What follows is a set of records; repeat all of them exactly.

______

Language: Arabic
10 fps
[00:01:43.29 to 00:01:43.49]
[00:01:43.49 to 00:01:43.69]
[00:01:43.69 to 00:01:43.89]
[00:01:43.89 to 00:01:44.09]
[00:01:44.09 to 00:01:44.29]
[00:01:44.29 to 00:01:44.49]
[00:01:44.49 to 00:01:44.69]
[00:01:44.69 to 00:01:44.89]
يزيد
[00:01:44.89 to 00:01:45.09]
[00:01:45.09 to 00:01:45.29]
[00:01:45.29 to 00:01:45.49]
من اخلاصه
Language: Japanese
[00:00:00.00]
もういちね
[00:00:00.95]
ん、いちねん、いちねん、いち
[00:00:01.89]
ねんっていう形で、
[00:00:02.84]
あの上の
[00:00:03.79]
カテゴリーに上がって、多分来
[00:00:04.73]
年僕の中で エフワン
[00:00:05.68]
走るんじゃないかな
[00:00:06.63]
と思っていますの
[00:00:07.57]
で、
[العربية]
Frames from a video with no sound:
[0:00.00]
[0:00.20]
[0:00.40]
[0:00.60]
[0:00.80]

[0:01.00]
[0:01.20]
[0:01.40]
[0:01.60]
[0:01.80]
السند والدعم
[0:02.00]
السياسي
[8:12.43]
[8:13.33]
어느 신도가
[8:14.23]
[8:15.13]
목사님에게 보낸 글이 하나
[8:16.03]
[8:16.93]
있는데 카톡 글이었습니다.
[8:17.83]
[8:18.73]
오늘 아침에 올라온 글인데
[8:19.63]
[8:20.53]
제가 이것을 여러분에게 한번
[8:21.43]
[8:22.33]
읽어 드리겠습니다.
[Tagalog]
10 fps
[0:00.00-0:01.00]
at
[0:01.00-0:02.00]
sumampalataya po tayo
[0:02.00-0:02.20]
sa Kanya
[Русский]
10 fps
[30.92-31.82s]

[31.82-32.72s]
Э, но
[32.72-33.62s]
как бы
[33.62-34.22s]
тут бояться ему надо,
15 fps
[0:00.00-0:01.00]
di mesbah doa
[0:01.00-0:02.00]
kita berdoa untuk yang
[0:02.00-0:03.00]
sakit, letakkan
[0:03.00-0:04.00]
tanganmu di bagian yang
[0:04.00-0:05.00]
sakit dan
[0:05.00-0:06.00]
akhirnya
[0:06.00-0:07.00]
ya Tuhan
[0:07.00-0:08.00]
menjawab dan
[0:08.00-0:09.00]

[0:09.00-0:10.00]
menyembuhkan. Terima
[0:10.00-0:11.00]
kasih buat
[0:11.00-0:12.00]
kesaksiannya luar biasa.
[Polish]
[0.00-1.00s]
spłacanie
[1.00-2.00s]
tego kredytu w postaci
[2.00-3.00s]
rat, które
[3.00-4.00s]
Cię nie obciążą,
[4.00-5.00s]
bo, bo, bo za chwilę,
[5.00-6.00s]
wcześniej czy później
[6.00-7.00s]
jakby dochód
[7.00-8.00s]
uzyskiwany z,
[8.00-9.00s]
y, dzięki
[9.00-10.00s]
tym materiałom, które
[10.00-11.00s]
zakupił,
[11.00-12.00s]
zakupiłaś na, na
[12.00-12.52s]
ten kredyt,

______

OUTPUT OF THE EXERCISE
Language: Arabic
10 fps
[00:01:43.29 to 00:01:43.49]
[00:01:43.49 to 00:01:43.69]
[00:01:43.69 to 00:01:43.89]
[00:01:43.89 to 00:01:44.09]
[00:01:44.09 to 00:01:44.29]
[00:01:44.29 to 00:01:44.49]
[00:01:44.49 to 00:01:44.69]
[00:01:44.69 to 00:01:44.89]
يزيد
[00:01:44.89 to 00:01:45.09]
[00:01:45.09 to 00:01:45.29]
[00:01:45.29 to 00:01:45.49]
من اخلاصه
Language: Japanese
[00:00:00.00]
もういちね
[00:00:00.95]
ん、いちねん、いちねん、いち
[00:00:01.89]
ねんっていう形で、
[00:00:02.84]
あの上の
[00:00:03.79]
カテゴリーに上がって、多分来
[00:00:04.73]
年僕の中で エフワン
[00:00:05.68]
走るんじゃないかな
[00:00:06.63]
と思っていますの
[00:00:07.57]
で、
[العربية]
Frames from a video with no sound:
[0:00.00]
[0:00.20]
[0:00.40]
[0:00.60]
[0:00.80]

[0:01.00]
[0:01.20]
[0:01.40]
[0:01.60]
[0:01.80]
السند والدعم
[0:02.00]
السياسي
[8:12.43]
[8:13.33]
어느 신도가
[8:14.23]
[8:15.13]
목사님에게 보낸 글이 하나
[8:16.03]
[8:16.93]
있는데 카톡 글이었습니다.
[8:17.83]
[8:18.73]
오늘 아침에 올라온 글인데
[8:19.63]
[8:20.53]
제가 이것을 여러분에게 한번
[8:21.43]
[8:22.33]
읽어 드리겠습니다.
[Tagalog]
10 fps
[0:00.00-0:01.00]
at
[0:01.00-0:02.00]
sumampalataya po tayo
[0:02.00-0:02.20]
sa Kanya
[Русский]
10 fps
[30.92-31.82s]

[31.82-32.72s]
Э, но
[32.72-33.62s]
как бы
[33.62-34.22s]
тут бояться ему надо,
15 fps
[0:00.00-0:01.00]
di mesbah doa
[0:01.00-0:02.00]
kita berdoa untuk yang
[0:02.00-0:03.00]
sakit, letakkan
[0:03.00-0:04.00]
tanganmu di bagian yang
[0:04.00-0:05.00]
sakit dan
[0:05.00-0:06.00]
akhirnya
[0:06.00-0:07.00]
ya Tuhan
[0:07.00-0:08.00]
menjawab dan
[0:08.00-0:09.00]

[0:09.00-0:10.00]
menyembuhkan. Terima
[0:10.00-0:11.00]
kasih buat
[0:11.00-0:12.00]
kesaksiannya luar biasa.
[Polish]
[0.00-1.00s]
spłacanie
[1.00-2.00s]
tego kredytu w postaci
[2.00-3.00s]
rat, które
[3.00-4.00s]
Cię nie obciążą,
[4.00-5.00s]
bo, bo, bo za chwilę,
[5.00-6.00s]
wcześniej czy później
[6.00-7.00s]
jakby dochód
[7.00-8.00s]
uzyskiwany z,
[8.00-9.00s]
y, dzięki
[9.00-10.00s]
tym materiałom, które
[10.00-11.00s]
zakupił,
[11.00-12.00s]
zakupiłaś na, na
[12.00-12.52s]
ten kredyt,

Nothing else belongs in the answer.